***** Records to use *****

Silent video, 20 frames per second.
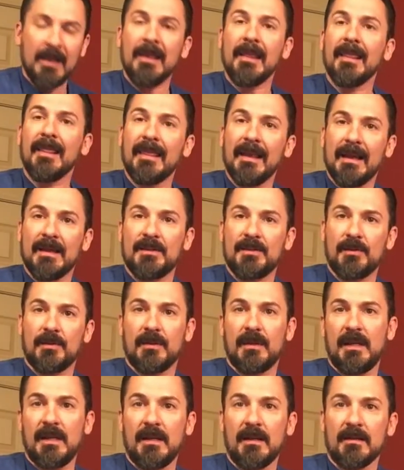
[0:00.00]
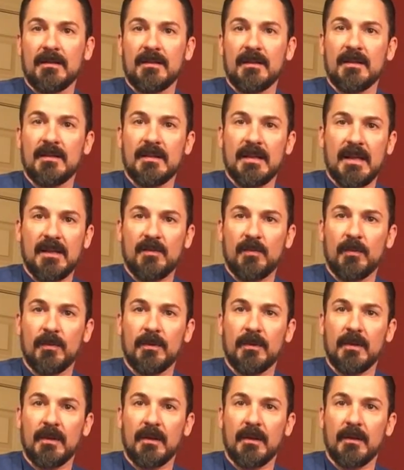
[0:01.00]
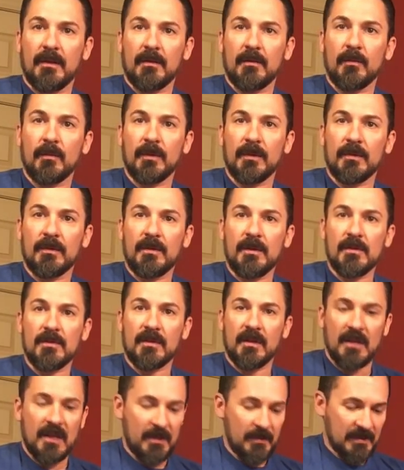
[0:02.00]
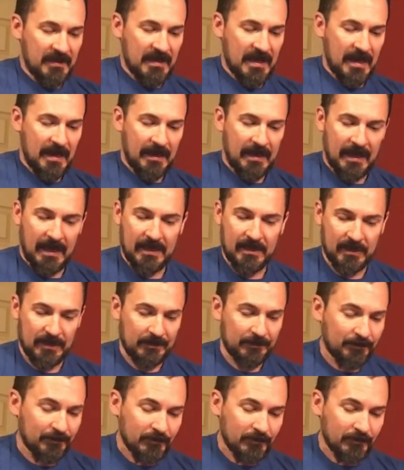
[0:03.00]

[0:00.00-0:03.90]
That's your key to success with using a hemostatic agent.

*****

• **Task brief**: Transcribe the data verbatim. No picture belongs in the result.

• **The completed task**:
Silent video, 20 frames per second.
[0:00.00]
[0:01.00]
[0:02.00]
[0:03.00]

[0:00.00-0:03.90]
That's your key to success with using a hemostatic agent.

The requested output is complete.